● TASK TO CARRY OUT
Only the lines from the one with "[0:00.00-0:03.35]" through the end of the material are wanted, copied exactly and with the pictures left out.

● ENTRIES PROVIDED
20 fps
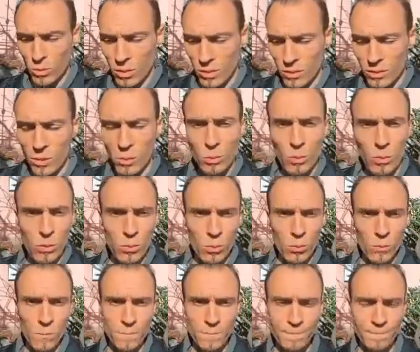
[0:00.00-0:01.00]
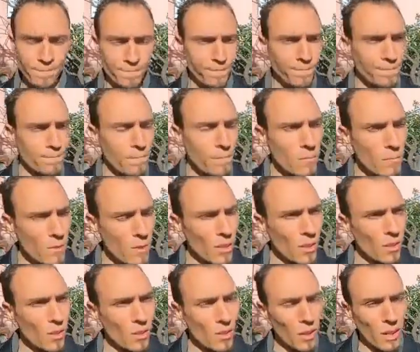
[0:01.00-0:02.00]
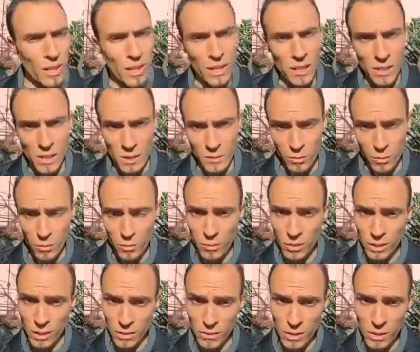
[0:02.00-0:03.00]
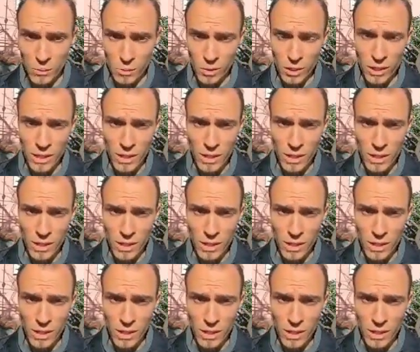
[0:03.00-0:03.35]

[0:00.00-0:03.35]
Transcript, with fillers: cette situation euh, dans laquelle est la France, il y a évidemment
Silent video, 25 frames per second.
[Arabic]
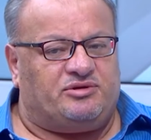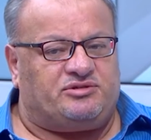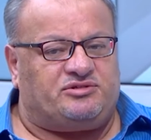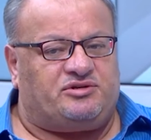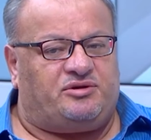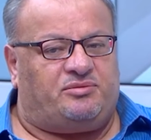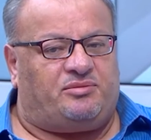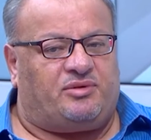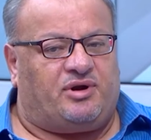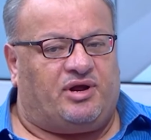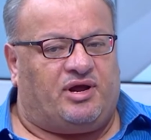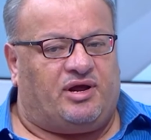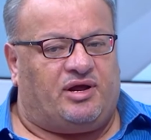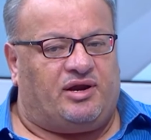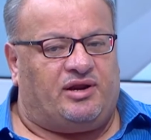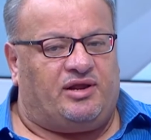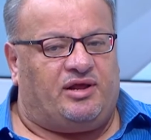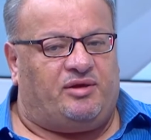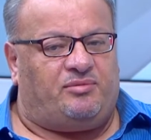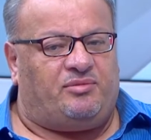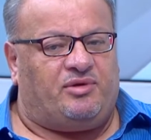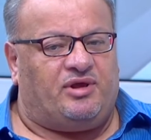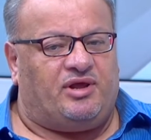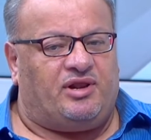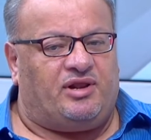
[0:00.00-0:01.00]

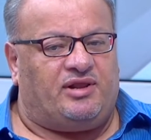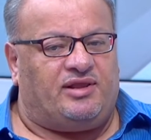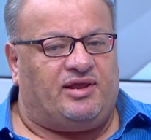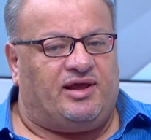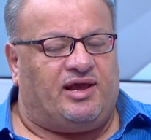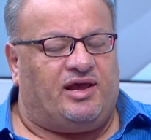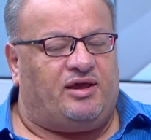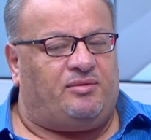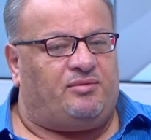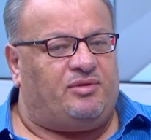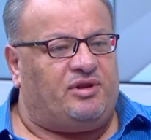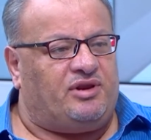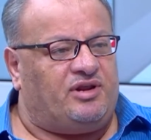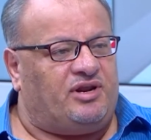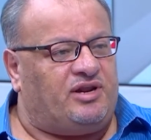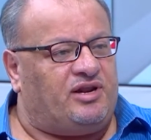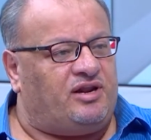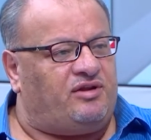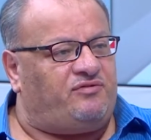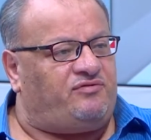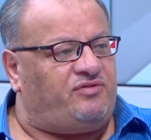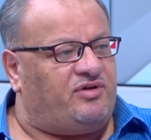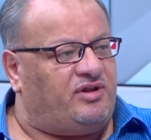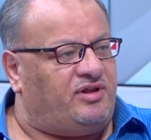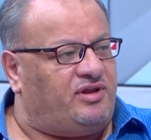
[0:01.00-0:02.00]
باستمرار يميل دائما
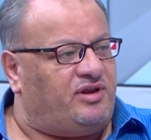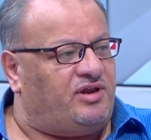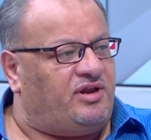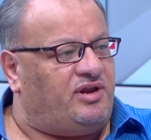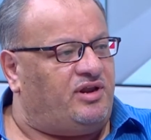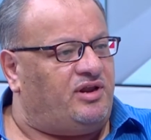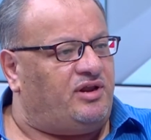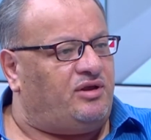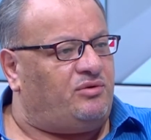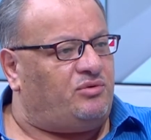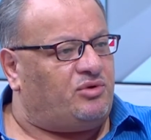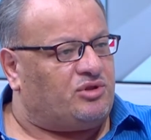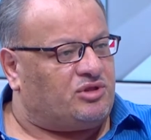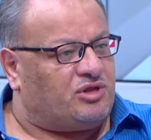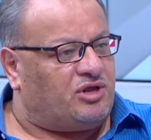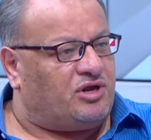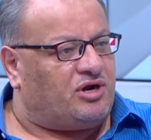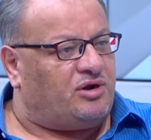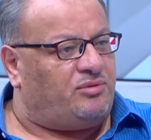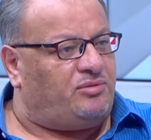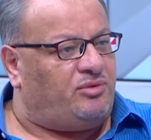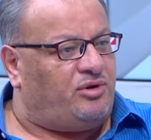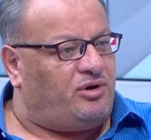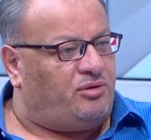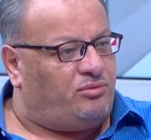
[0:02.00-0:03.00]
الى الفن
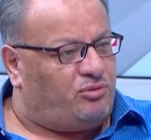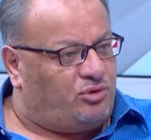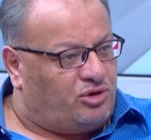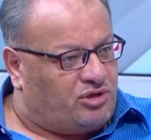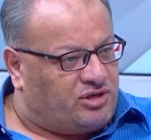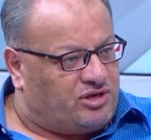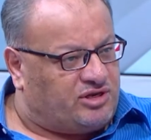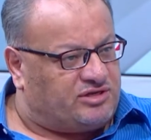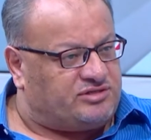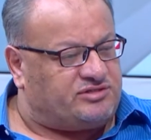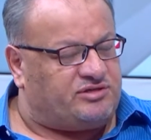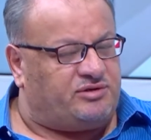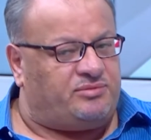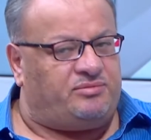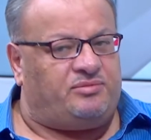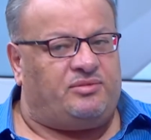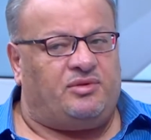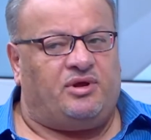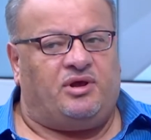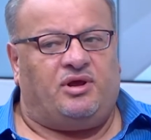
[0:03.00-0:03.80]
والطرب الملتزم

● SOLUTION FOR THIS PROBLEM
[0:00.00-0:03.35]
Transcript, with fillers: cette situation euh, dans laquelle est la France, il y a évidemment
Silent video, 25 frames per second.
[Arabic]
[0:00.00-0:01.00]

[0:01.00-0:02.00]
باستمرار يميل دائما
[0:02.00-0:03.00]
الى الفن
[0:03.00-0:03.80]
والطرب الملتزم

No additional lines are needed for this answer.